Cryopreservation’s long odds

But sometimes science fiction can have some bearing in reality. Research hints at the possibility that scientists generations from now might be able to thaw out cryopreserved plants and reestablish them in the wild.

On occasion, scientists have discovered ancient plants or seeds frozen in nature and then grown them. In one case, squirrels buried the fruits of a small Arctic plant known as the narrow-leafed campion (Silene stenophylla) in burrows in Siberia some 32,000 years ago. Russian scientists found some of those fruits, which had been encased in permafrost. They extracted tissue and successfully coaxed the ancient plant into flowering, the researchers reported in 2012.

The feat demonstrated that long-frozen plants can be thawed and regenerated.

A group of tiny purple squid-shaped flowers blooms amongst its grassy leaves amongst a field of gray rocks. This narrow-leafed campion is native to Siberia. Scientists grew an ancient version of the plant from fruits buried in permafrost.
The narrow-leafed campion (shown) lives in Siberia. Scientists grew an ancient version of the plant from fruits buried in permafrost.piemags/nature/Alamy Stock Photo

In another instance, reported last year, a team of Italian scientists collected some 20,000 seeds from 26 species stored in herbarium collections in Italy and Belgium. Some of those seeds, such as those from the Silene flos-cuculi, a wildflower with ragged white or purplish petals, were over a century old. The team helped those seeds germinate using a variety of techniques known to help plants grow. Roughly 1 percent of seeds, drawn from 10 species, germinated, the team reported in Taxon.

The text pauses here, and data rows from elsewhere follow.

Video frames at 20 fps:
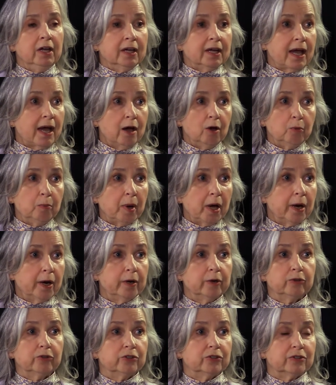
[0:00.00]
cow
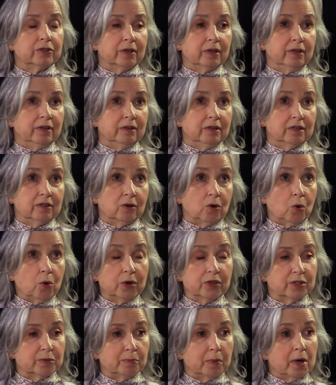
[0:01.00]
barns and
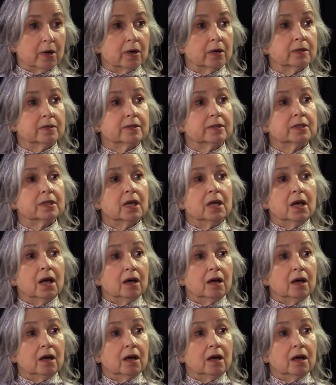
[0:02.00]
horse barns.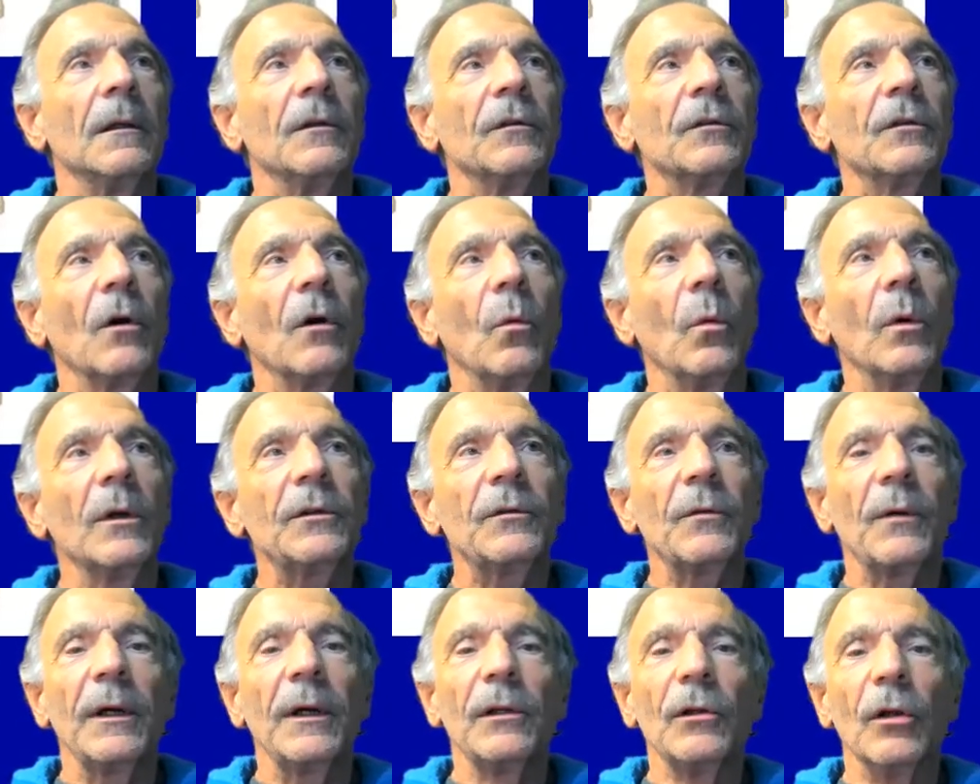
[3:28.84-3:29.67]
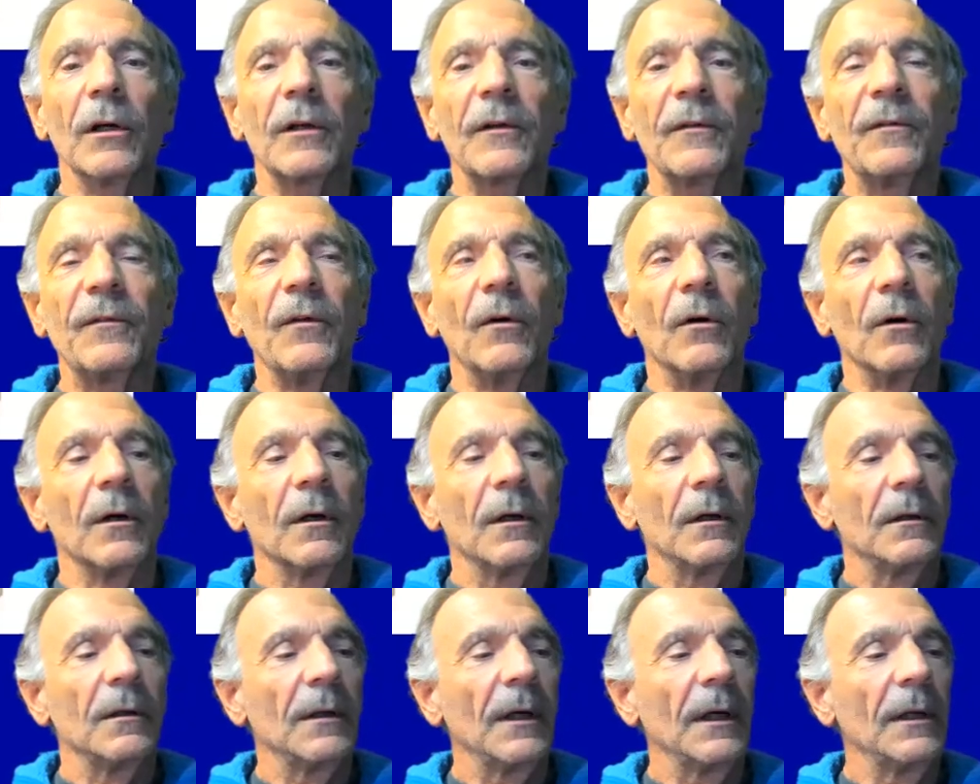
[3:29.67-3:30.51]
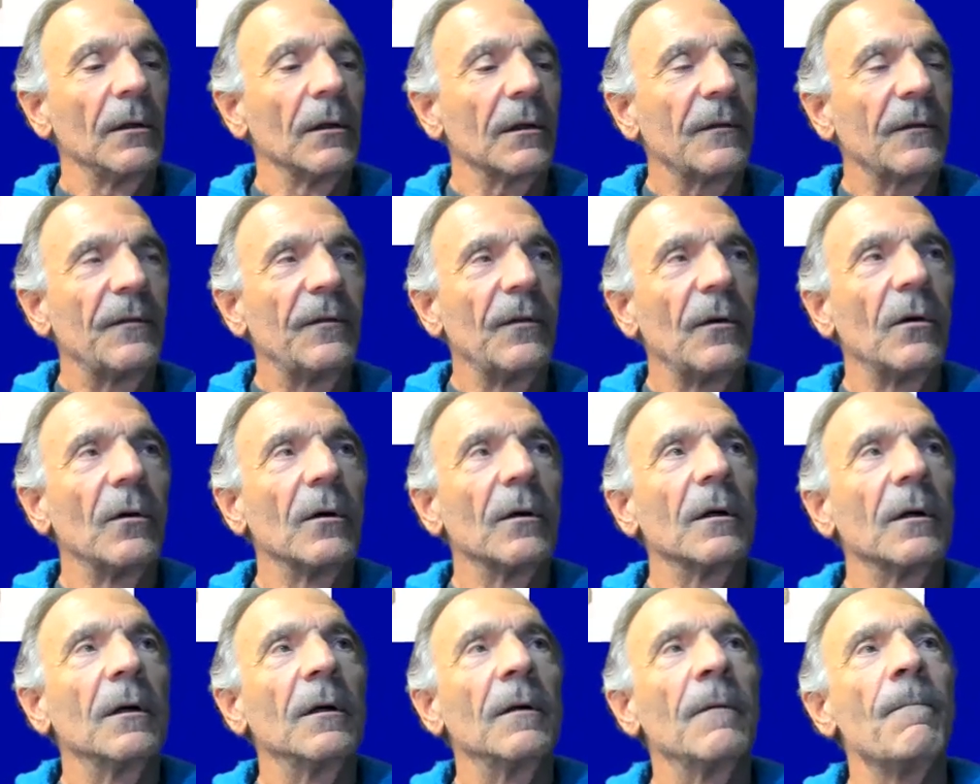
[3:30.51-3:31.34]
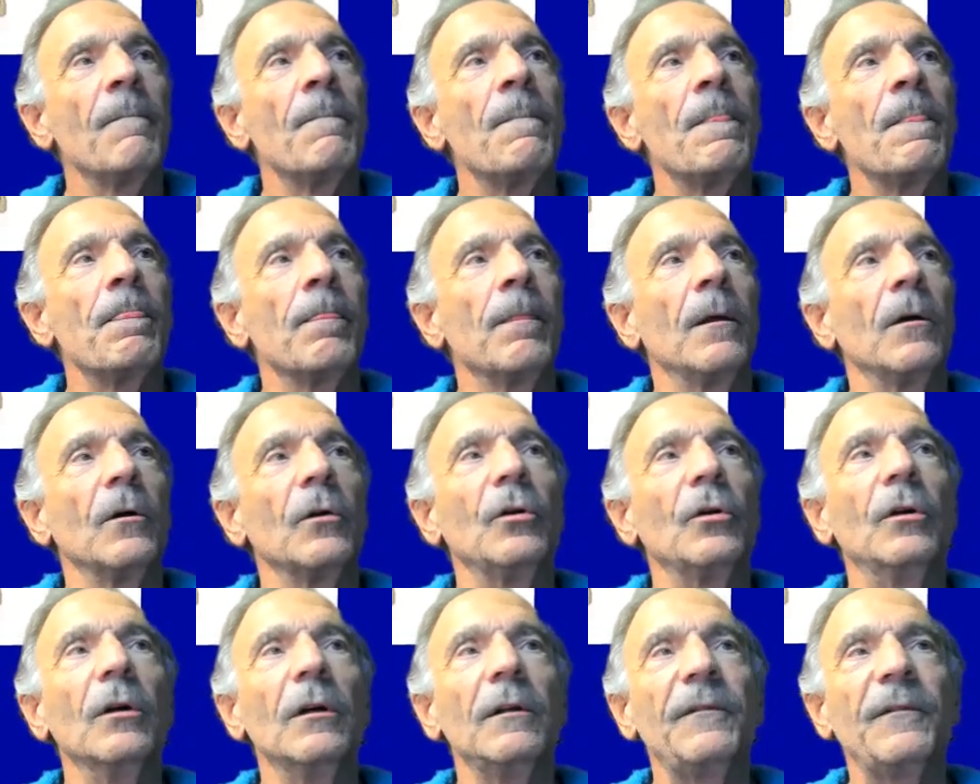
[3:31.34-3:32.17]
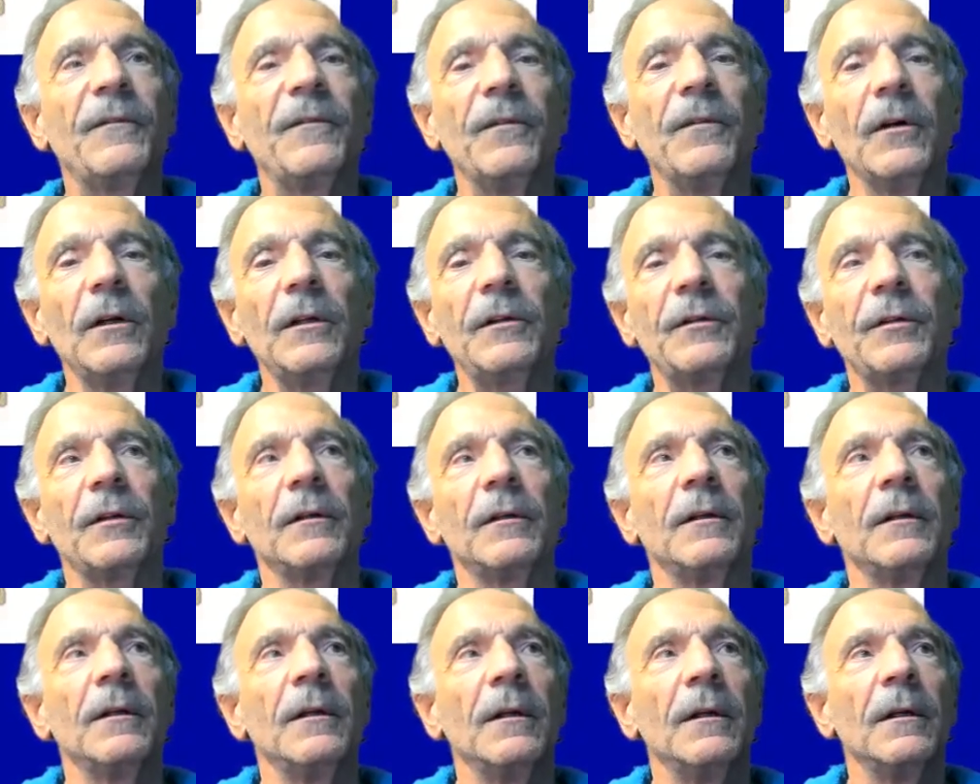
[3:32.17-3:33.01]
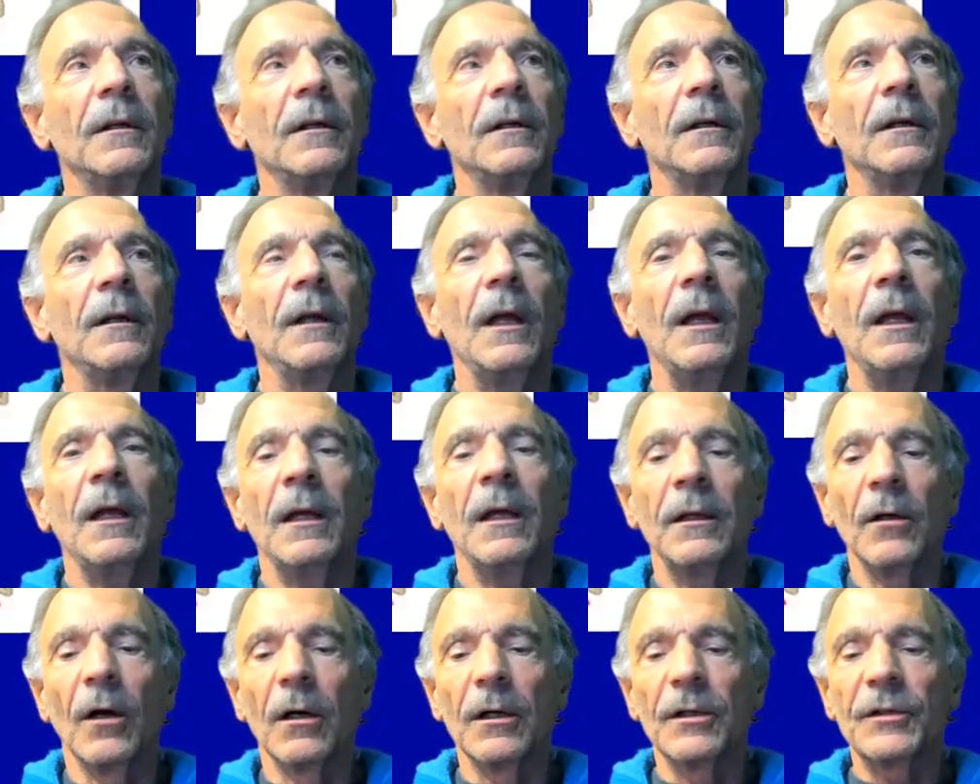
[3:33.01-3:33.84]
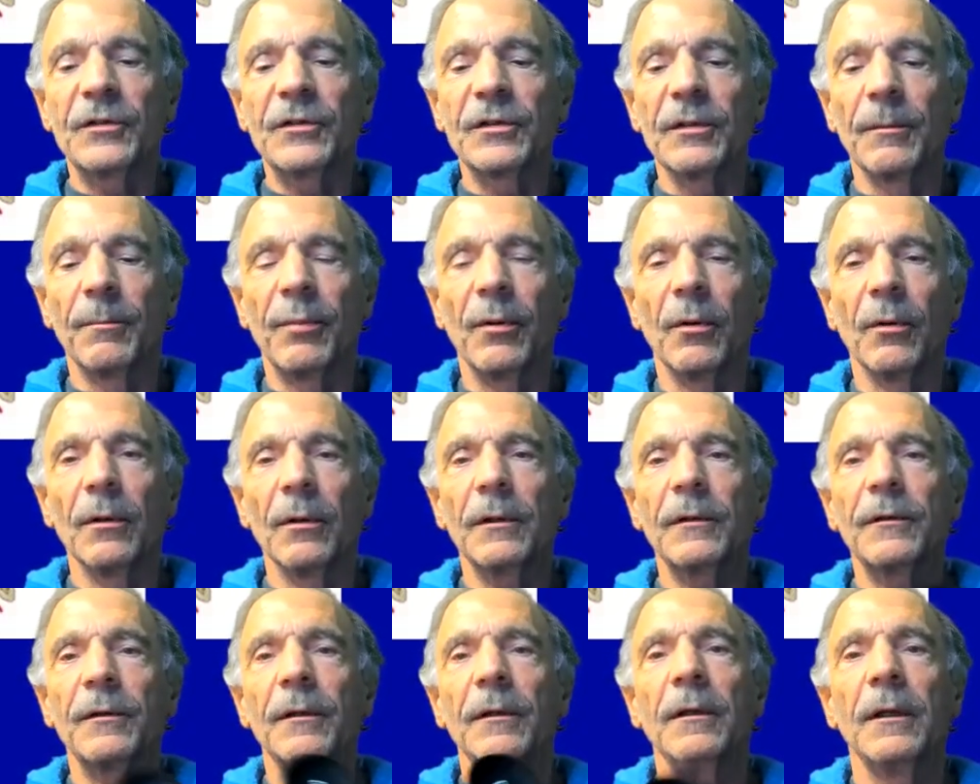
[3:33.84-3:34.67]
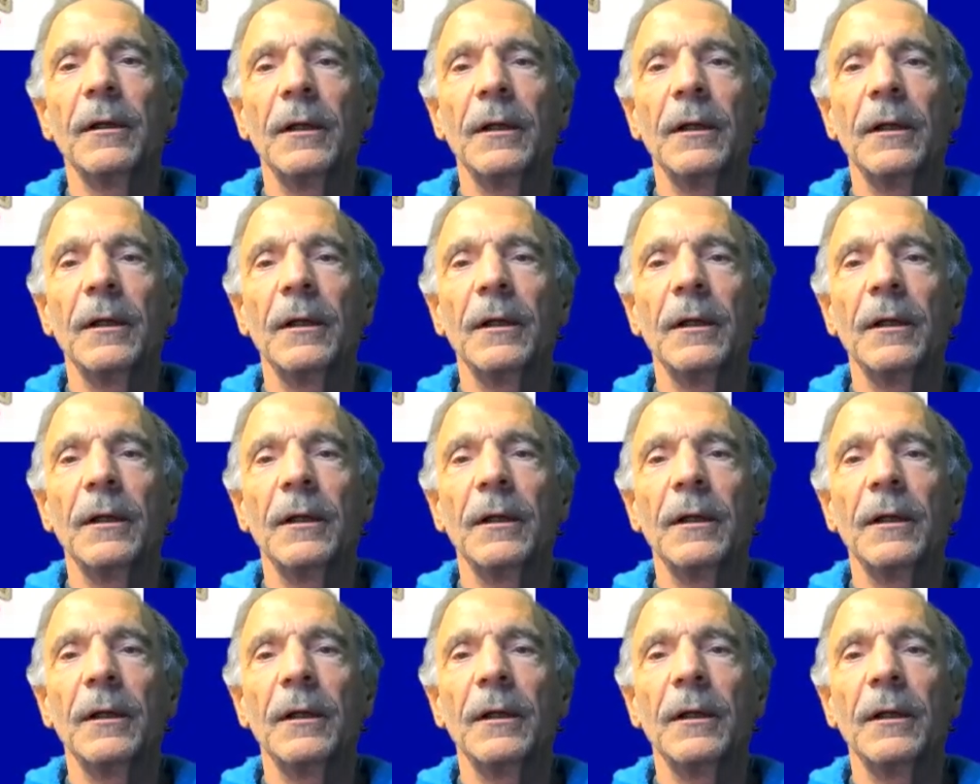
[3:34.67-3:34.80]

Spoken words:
So what do I look for? I look for good foot and arch support.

Many of these plants are related to now-extinct species, so it’s another hint that seed banking or cryopreservation might work to bring back long-lost plants, says Giulia Rocchetti, a botanist at Roma Tre University in Italy. The fact that seeds stored in such poor conditions still grew is amazing, she adds. Imagine what that means for resurrecting plants stored in optimal conditions.

Despite the long odds of successfully transplanting and maintaining a thawed-out plant in some future ecosystem, cryopreservation and seed banking research is worthwhile, Folgado argues. Even if the whole plant never winds up back in the wild, the genes that have been saved may one day prove crucial for medicines. Or, she adds, perhaps the hormones used to cryopreserve plants could point to ways for scientists to encourage plants to grow outside their normal ecological range — think warm-weather-loving avocado trees thriving in drizzly, cold Seattle — no genetic modification required.

“I always question myself whether this can have a real value or not,” Folgado says. “What I know is that there will be some things that will have a big value. If we don’t preserve them, we will not know.”

Reflecting on the Italian experiment, she says: “Even if you have 1 percent germination, that’s more than 0.”